§ **ASSIGNMENT**
Check every line of the data for the word "reading", and copy those that have it.

§ **Items listed in a dataset**
──────────────────────────────
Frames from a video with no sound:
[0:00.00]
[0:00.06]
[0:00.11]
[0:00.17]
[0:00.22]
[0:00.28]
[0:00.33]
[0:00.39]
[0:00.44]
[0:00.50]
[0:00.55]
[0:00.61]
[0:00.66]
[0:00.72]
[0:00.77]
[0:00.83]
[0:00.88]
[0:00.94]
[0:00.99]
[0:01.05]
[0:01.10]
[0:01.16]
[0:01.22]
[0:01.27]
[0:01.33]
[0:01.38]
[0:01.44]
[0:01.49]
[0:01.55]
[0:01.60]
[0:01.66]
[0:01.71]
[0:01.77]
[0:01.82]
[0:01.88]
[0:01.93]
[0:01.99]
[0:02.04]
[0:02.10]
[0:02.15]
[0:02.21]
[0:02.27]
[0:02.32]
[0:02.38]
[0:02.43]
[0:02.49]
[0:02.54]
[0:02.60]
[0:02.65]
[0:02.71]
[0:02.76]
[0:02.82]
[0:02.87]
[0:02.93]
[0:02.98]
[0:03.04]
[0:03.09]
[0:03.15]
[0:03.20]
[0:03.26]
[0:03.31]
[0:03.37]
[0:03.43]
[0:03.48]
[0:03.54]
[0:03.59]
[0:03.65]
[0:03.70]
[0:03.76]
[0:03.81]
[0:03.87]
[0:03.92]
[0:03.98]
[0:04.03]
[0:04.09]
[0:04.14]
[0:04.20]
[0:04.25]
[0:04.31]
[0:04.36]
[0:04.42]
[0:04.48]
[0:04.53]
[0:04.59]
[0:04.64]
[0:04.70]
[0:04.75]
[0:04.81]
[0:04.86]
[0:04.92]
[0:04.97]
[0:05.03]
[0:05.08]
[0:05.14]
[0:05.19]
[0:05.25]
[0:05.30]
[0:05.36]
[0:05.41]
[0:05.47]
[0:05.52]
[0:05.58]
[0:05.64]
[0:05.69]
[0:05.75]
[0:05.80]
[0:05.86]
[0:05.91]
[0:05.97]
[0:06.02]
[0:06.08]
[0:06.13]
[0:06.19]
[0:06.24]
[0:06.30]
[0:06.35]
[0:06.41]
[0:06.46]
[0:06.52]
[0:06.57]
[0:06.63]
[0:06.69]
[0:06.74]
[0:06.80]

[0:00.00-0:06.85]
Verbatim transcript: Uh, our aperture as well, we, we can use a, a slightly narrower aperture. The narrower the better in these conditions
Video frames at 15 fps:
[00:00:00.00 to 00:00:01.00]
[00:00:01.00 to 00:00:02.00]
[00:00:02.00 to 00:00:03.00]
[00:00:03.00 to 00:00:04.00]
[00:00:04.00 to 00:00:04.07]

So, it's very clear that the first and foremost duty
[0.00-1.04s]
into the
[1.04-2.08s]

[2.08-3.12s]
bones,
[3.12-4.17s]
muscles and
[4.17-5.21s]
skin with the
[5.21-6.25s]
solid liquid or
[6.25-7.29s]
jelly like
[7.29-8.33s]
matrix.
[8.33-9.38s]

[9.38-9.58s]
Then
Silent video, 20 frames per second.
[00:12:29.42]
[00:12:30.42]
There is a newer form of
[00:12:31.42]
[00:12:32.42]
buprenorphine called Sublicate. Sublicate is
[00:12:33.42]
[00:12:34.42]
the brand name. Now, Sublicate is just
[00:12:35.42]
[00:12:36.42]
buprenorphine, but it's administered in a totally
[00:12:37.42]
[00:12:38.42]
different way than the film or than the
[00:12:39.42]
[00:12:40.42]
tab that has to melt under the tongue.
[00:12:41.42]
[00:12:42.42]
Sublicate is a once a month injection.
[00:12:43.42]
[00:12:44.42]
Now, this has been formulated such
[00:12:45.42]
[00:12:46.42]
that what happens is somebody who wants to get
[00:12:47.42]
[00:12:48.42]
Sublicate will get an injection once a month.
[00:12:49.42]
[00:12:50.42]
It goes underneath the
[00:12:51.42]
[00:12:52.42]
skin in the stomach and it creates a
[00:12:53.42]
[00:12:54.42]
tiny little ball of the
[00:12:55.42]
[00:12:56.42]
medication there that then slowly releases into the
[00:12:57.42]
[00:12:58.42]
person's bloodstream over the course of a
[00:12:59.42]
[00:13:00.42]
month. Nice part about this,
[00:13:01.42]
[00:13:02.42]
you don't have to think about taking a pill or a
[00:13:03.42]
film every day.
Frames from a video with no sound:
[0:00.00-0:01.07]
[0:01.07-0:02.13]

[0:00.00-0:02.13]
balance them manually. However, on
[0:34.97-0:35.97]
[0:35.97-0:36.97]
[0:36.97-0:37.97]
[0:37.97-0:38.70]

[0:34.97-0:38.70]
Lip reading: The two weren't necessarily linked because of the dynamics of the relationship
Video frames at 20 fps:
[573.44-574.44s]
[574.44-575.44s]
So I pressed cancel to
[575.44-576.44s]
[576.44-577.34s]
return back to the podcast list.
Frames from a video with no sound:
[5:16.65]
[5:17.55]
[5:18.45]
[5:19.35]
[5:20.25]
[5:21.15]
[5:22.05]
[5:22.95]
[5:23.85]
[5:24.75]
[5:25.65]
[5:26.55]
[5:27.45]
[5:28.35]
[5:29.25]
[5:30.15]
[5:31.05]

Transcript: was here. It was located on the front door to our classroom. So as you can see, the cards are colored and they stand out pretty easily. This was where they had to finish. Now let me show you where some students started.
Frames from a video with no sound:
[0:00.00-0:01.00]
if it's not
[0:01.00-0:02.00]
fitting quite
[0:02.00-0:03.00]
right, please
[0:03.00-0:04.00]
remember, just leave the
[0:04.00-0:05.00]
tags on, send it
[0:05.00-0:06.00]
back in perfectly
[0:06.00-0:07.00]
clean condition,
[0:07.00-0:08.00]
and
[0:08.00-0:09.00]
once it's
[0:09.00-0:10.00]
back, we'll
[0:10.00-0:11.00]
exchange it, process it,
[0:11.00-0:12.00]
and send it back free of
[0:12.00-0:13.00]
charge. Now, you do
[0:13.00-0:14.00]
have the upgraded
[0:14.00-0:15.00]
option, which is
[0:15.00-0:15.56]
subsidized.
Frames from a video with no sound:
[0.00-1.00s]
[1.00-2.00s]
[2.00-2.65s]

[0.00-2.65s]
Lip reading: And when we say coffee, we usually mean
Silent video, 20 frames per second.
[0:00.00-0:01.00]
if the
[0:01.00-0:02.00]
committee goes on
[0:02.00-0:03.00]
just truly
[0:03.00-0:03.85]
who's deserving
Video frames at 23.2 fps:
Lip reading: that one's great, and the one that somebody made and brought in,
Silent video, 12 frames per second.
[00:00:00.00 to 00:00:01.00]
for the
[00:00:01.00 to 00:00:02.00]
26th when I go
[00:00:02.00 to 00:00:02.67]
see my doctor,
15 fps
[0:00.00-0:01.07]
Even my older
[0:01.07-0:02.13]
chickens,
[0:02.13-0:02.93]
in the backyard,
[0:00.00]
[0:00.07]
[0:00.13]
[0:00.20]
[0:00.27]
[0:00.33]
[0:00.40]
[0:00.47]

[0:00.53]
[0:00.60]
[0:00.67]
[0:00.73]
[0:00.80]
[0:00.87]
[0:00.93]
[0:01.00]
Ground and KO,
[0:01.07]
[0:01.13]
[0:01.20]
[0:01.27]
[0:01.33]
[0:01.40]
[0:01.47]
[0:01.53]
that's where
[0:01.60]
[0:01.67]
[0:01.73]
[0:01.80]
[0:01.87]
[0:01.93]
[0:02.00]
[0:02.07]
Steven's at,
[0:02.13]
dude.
──────────────────────────────
§ **TASK OUTPUT**
Lip reading: The two weren't necessarily linked because of the dynamics of the relationship
Lip reading: And when we say coffee, we usually mean
Lip reading: that one's great, and the one that somebody made and brought in,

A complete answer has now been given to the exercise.